In Silico Biol. 2009;9(3):77-87.
We propose a new method to compare sequences of protein families by generating numerical characterizations through a 20D representation. Using a walk along the axes representing the amino acids we generate a vector for each sequence whose components can be used to derive distance matrices between sequences and whose magnitudes can be used to compare the similarities/dissimilarities between the different sequences.
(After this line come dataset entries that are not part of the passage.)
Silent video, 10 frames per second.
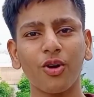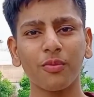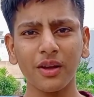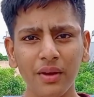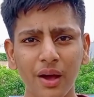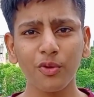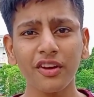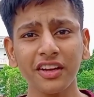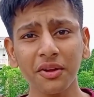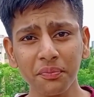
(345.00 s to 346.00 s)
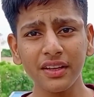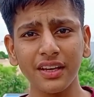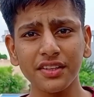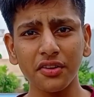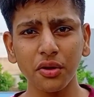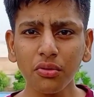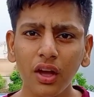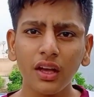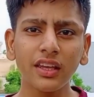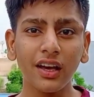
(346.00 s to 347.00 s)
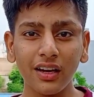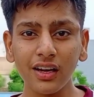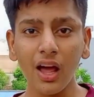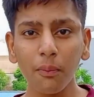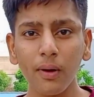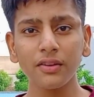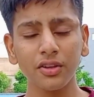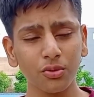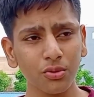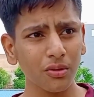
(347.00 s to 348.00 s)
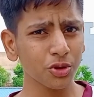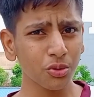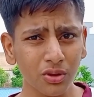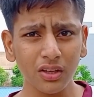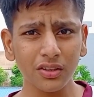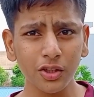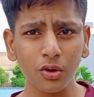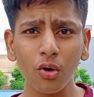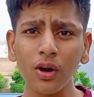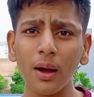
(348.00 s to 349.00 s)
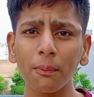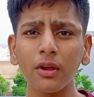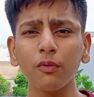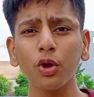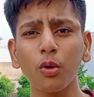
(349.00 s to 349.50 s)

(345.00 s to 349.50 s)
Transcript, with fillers: और भाई मैं आपको एक टिप देना चाहता हूँ कि अगर आप भाई शूट करते हो और आपकीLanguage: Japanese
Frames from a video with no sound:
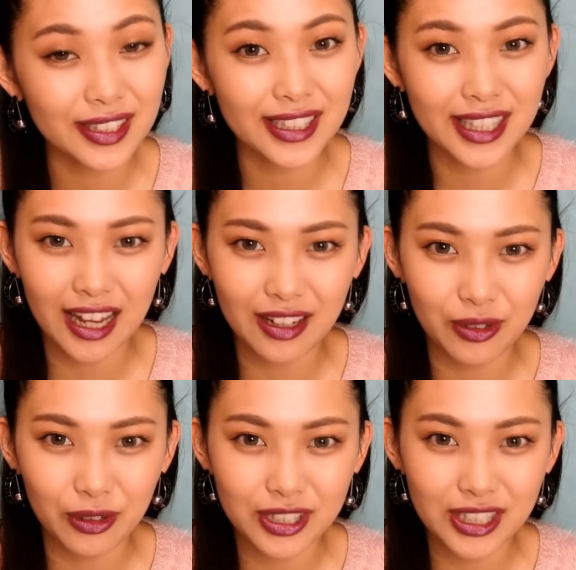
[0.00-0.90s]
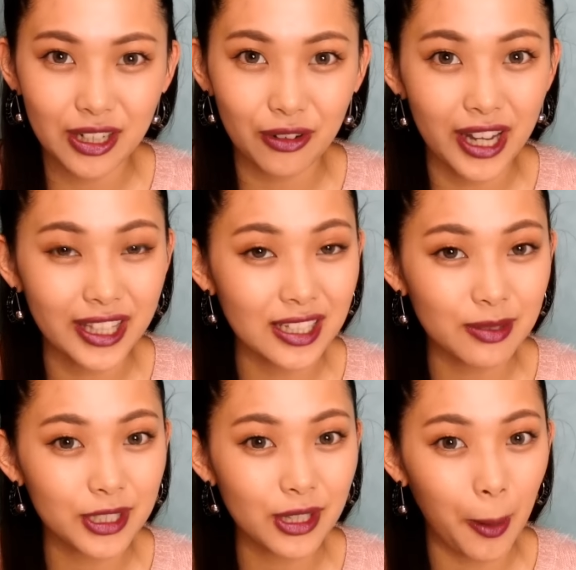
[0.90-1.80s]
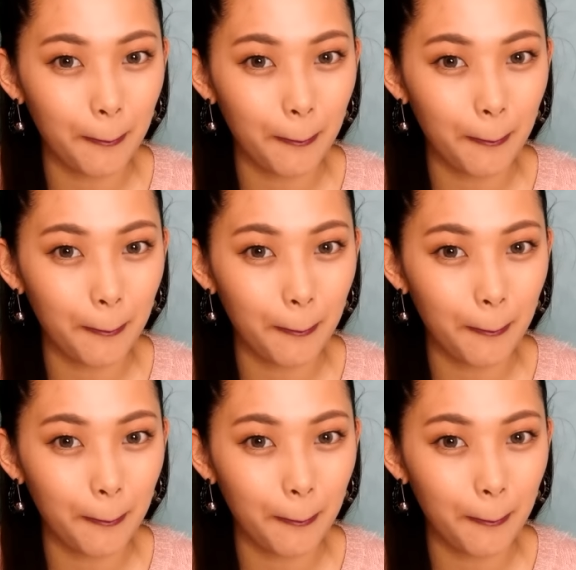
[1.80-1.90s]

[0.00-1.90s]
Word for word: 次回の更新でお会いいたしましょう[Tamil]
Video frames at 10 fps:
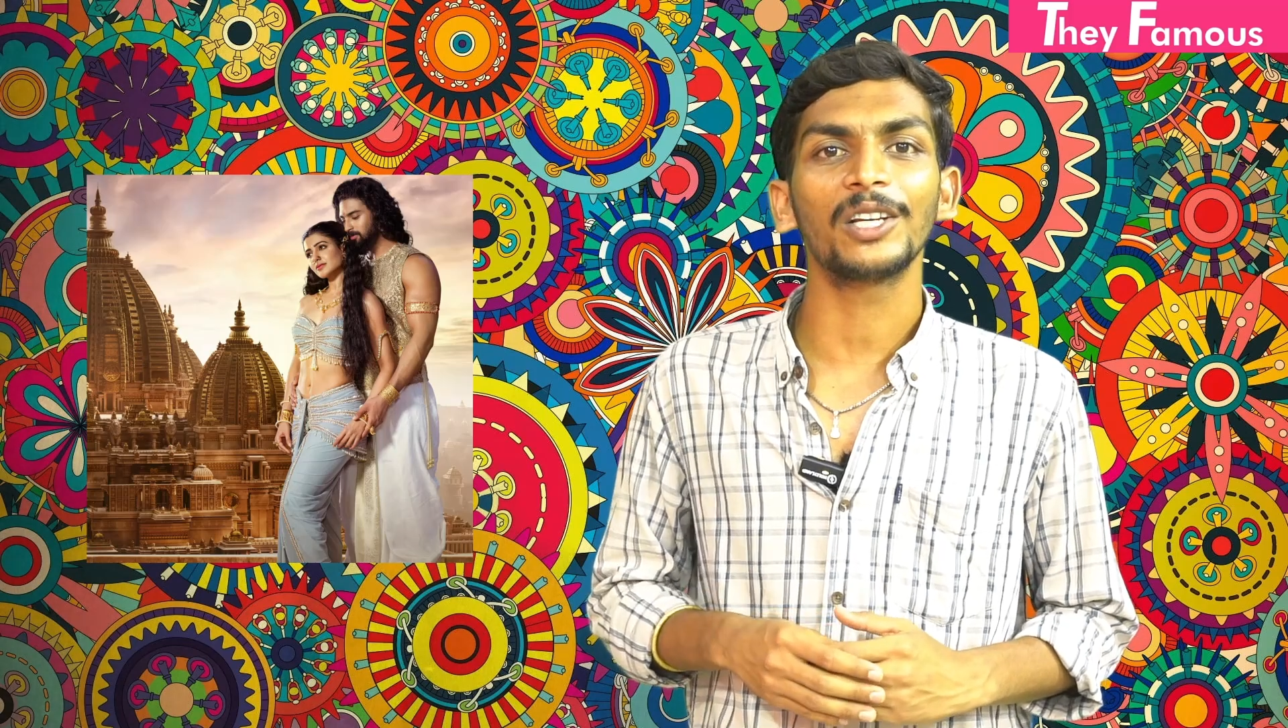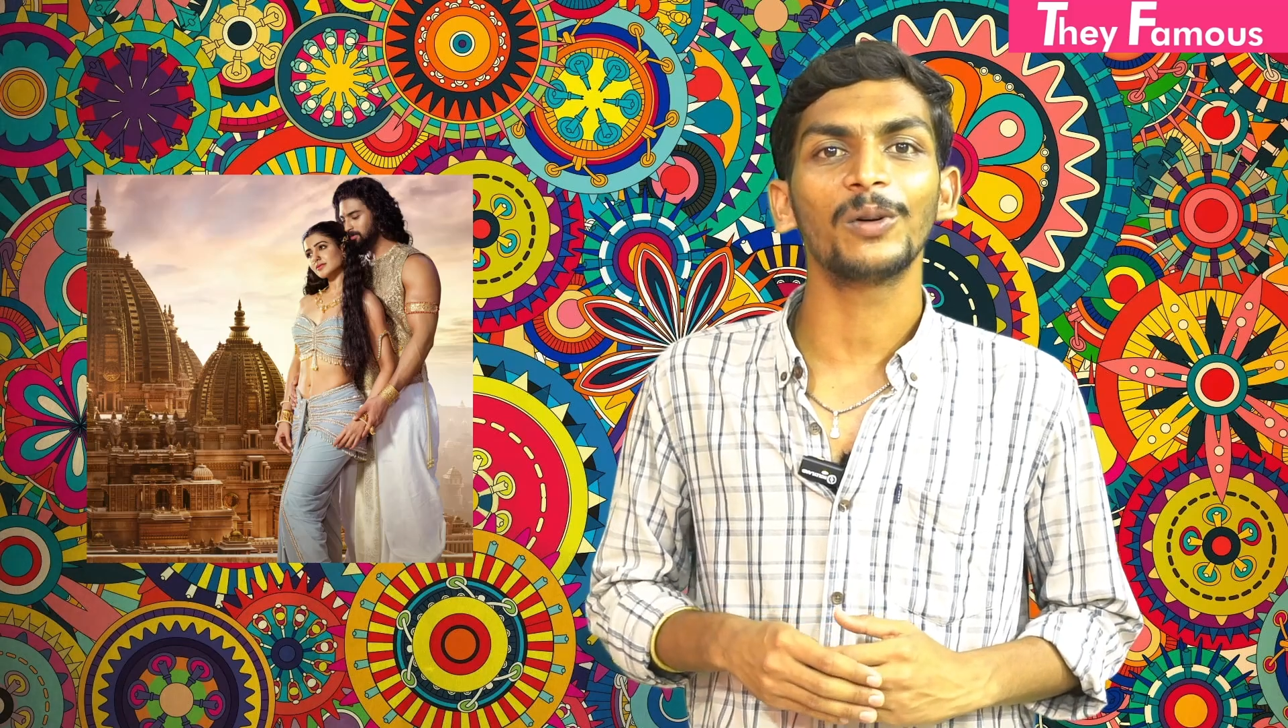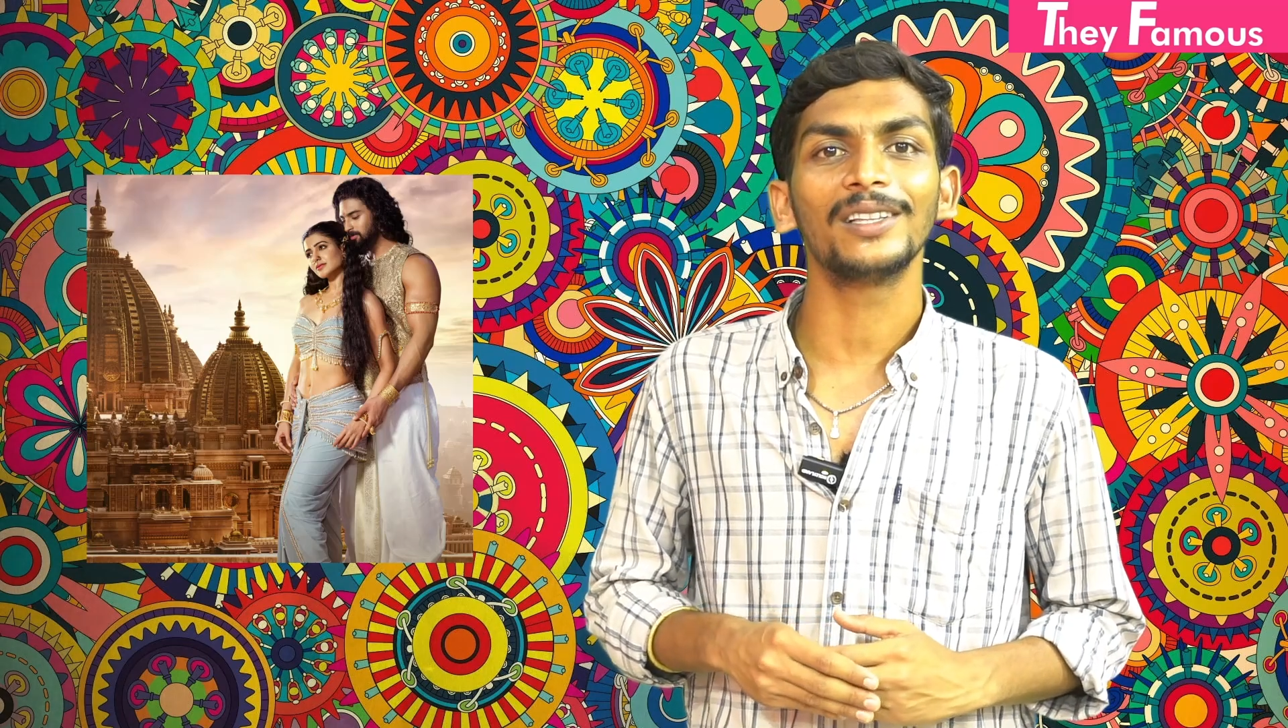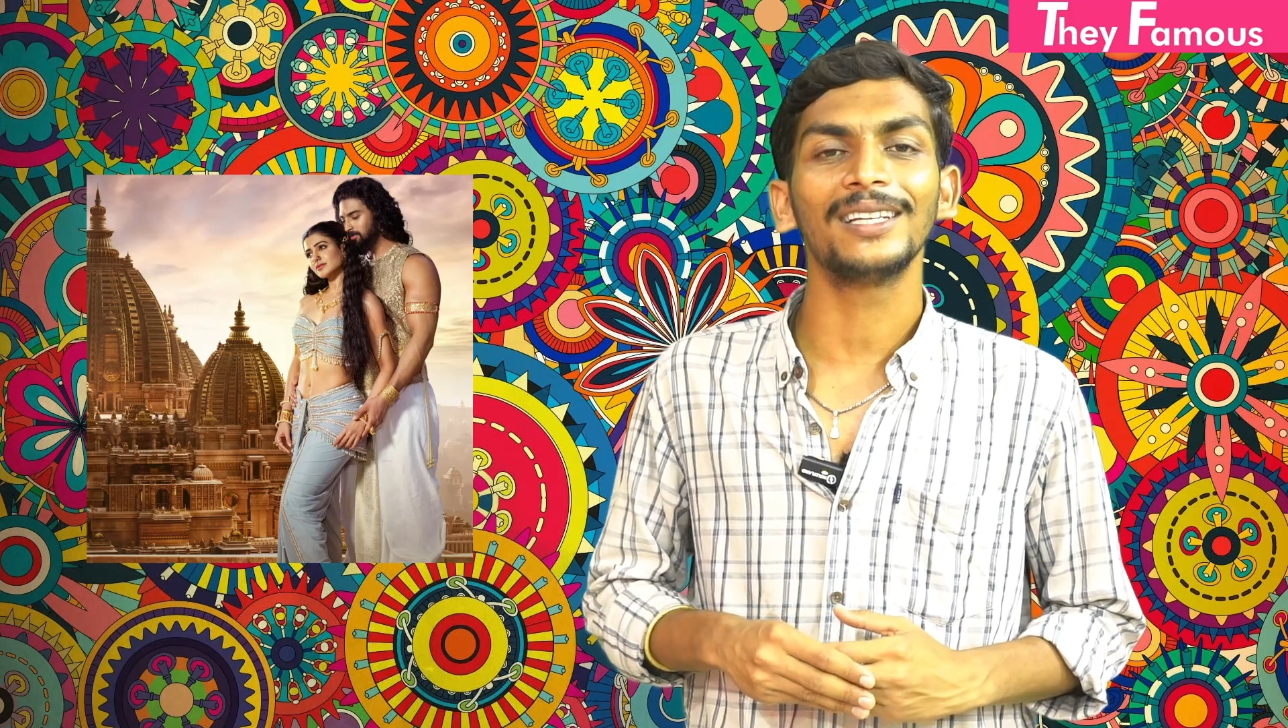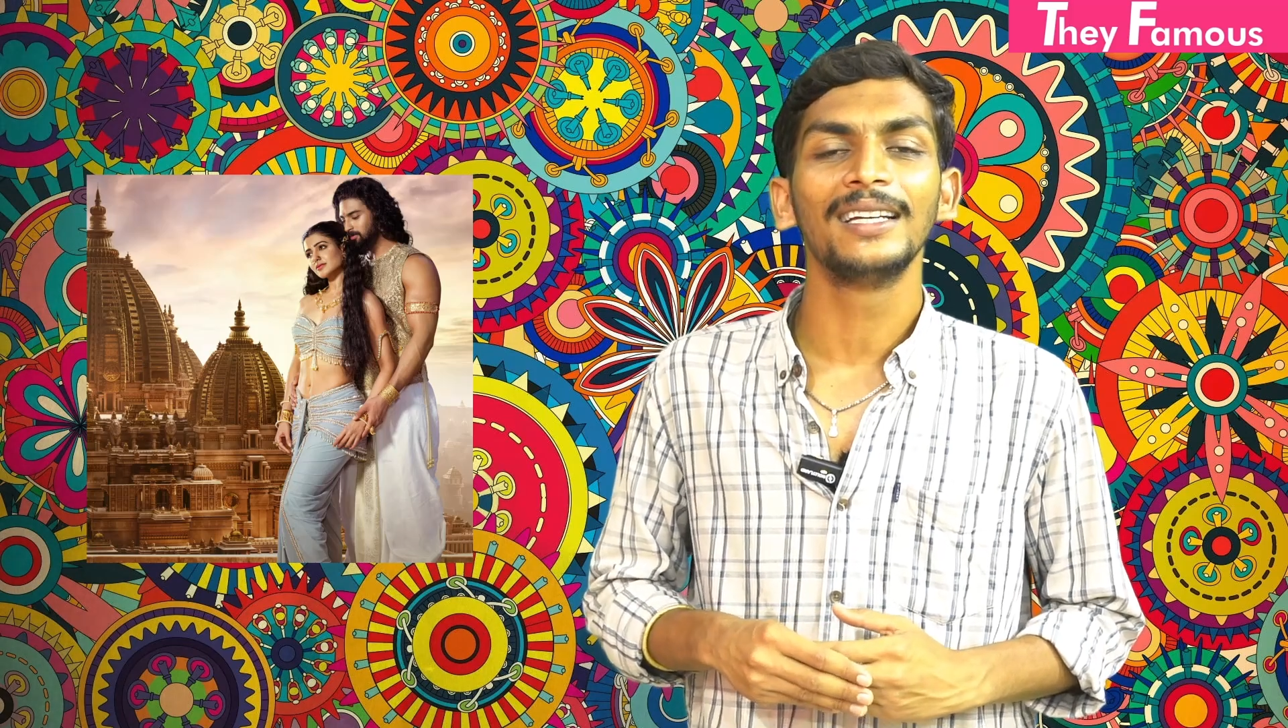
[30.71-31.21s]

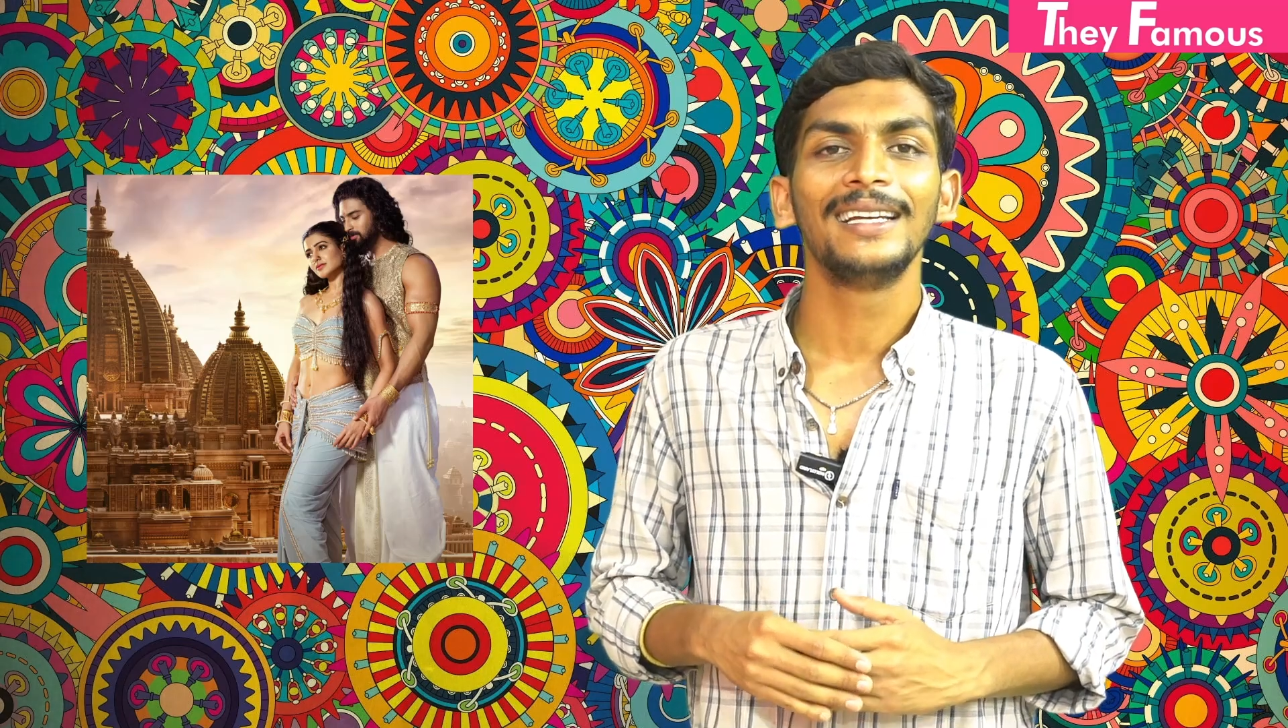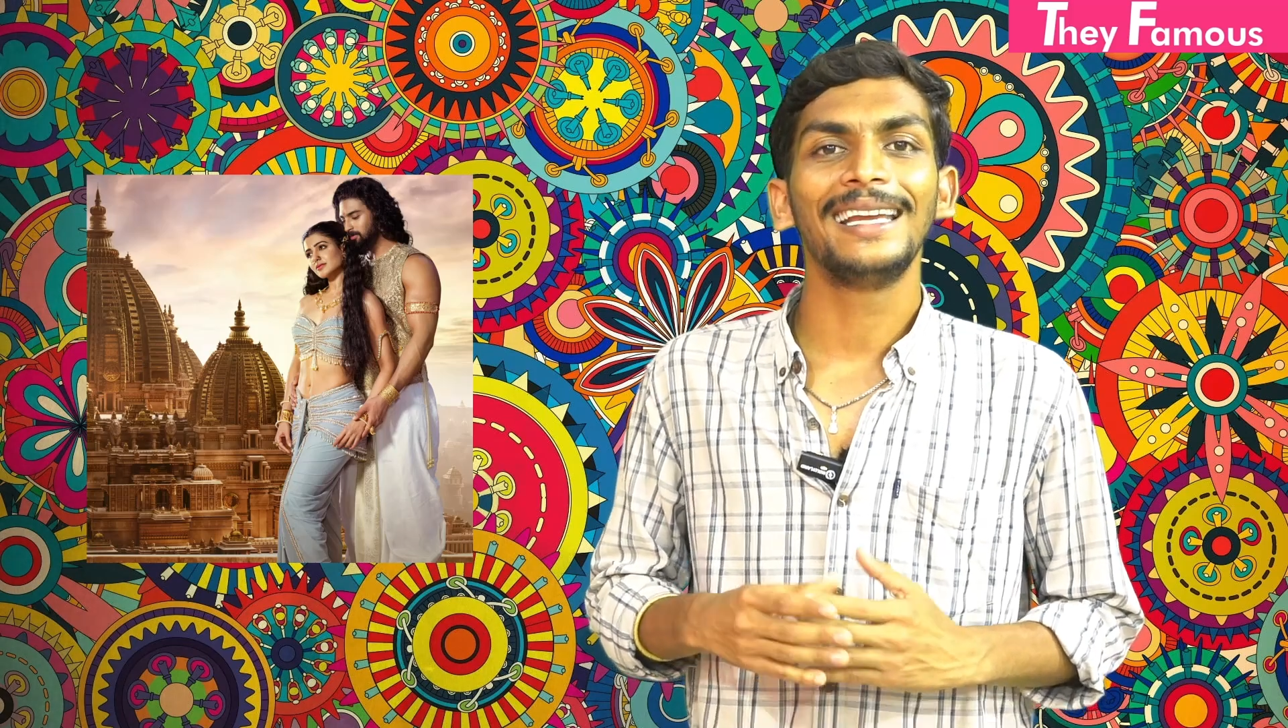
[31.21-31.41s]
விஷயம் வந்து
The distance matrices enable creation of phylogenetic trees without need for multiple alignments or any other model dependencies. In this paper we test this technique with human globin gene sequences and then apply the method to a contemporary issue of evolutionary relationships of rat and human voltage-gated sodium channel alpha subunits and compare with published literature. The close match of the results demonstrates the reliability and ease of use of this method.
我们提出了一种新方法,通过20维表示生成数值特征来比较蛋白质家族的序列。沿着代表氨基酸的轴进行游走,我们为每个序列生成一个向量,其分量可用于推导序列之间的距离矩阵,其大小可用于比较不同序列之间的相似性/差异性。距离矩阵使得无需进行多重比对或任何其他模型依赖即可创建系统发育树。在本文中,我们用人血红蛋白基因序列测试了该技术,然后将该方法应用于大鼠和人类电压门控钠通道α亚基进化关系的当代问题,并与已发表的文献进行比较。结果的紧密匹配证明了该方法的可靠性和易用性。